- Born: 1969 (age 56–57) Kenya
- Education: Moi University (Bachelor of Science in Mathematics and Statistics) University of Chicago Booth School of Business (Master of Business Administration)
- Occupations: Businessman & Bank Executive
- Years active: 1993–present
- Title: Regional Chief Executive Officer I&M Bank Group

= Kihara Maina =

Kenyan corporate executive

Kihara Maina is a businessman and bank executive in Kenya. He is the Regional Chief Executive Officer at I&M Bank Group, an East African financial services conglomerate, active in Kenya, Tanzania, Rwanda, Uganda and Mauritius. He is based in Nairobi.

He took up his current position in 2023, while Gul Khan replaced him as I&M Bank Kenya, CEO. For the seven years before that, Kihara was the CEO and managing director of Barclays Bank Tanzania, based in Dar es Salaam.

==Background and education==
He was born in Kenya circa 1969. After attending primary school locally, he enrolled in Alliance High School (Kenya), an all-boys middle and high school, located in Kikuyu, Kiambu County, Kenya. He graduated in 1987 with a High School Diploma in Mathematics, Physics and Chemistry.

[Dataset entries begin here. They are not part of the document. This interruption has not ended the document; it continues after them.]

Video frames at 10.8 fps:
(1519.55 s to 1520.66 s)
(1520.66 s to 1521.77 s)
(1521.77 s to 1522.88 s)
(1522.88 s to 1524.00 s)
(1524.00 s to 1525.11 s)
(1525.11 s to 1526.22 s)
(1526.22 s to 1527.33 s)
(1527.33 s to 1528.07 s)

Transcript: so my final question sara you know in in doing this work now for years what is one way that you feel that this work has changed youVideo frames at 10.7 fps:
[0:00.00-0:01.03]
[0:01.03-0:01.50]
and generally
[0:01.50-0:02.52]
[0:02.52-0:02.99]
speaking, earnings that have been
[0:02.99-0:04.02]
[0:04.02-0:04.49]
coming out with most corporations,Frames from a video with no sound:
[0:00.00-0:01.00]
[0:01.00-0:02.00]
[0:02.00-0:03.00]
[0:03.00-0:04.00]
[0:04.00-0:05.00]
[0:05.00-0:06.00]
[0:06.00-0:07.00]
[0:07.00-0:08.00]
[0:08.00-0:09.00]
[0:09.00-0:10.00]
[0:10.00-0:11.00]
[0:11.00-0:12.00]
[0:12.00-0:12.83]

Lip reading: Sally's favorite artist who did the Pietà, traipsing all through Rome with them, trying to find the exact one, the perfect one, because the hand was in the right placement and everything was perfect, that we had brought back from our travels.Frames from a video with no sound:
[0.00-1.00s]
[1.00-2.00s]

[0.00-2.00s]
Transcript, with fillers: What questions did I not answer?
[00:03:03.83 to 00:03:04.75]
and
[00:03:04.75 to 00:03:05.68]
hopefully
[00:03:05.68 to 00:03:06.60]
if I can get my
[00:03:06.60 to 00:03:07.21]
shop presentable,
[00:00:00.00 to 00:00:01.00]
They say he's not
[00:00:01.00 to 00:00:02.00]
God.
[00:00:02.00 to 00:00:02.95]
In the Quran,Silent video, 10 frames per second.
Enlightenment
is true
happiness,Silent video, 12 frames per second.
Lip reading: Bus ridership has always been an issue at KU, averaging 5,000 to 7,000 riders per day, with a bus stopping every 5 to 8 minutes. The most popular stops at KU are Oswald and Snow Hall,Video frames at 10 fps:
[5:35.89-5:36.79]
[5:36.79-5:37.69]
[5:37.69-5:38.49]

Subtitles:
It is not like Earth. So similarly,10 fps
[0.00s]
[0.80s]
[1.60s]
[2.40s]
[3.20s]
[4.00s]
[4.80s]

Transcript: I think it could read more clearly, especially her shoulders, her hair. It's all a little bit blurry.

His first degree, a Bachelor of Science in Mathematics and Statistics, was obtained from Moi University near Eldoret, Uasin Gishu County in 1991. His second degree, a Master of Business Administration, was awarded in 2009, by the University of Chicago Booth School of Business, in Chicago, Illinois, United States.

==Career==
In 1993, Kihara was hired by Stanbic Bank Kenya Limited, today part of Stanbic Holdings Plc. Later he transferred to Barclays Bank of Kenya, today Absa Bank Kenya Plc. He served in various roles, rising to Head of Trading at the bank in 2001. In 2004 he was promoted to Regional Treasurer, East Africa, responsible for treasury functions at Barclays subsidiaries in Kenya, Tanzania and Uganda. In 2009, he was again promoted to managing director and chief executive officer of Barclays Bank of Tanzania, serving there until 2016. In May 2016, he was appointed as the CEO of I&M Bank Kenya.

==Other considerations==
Kihara is a married father of two children, one son and one daughter.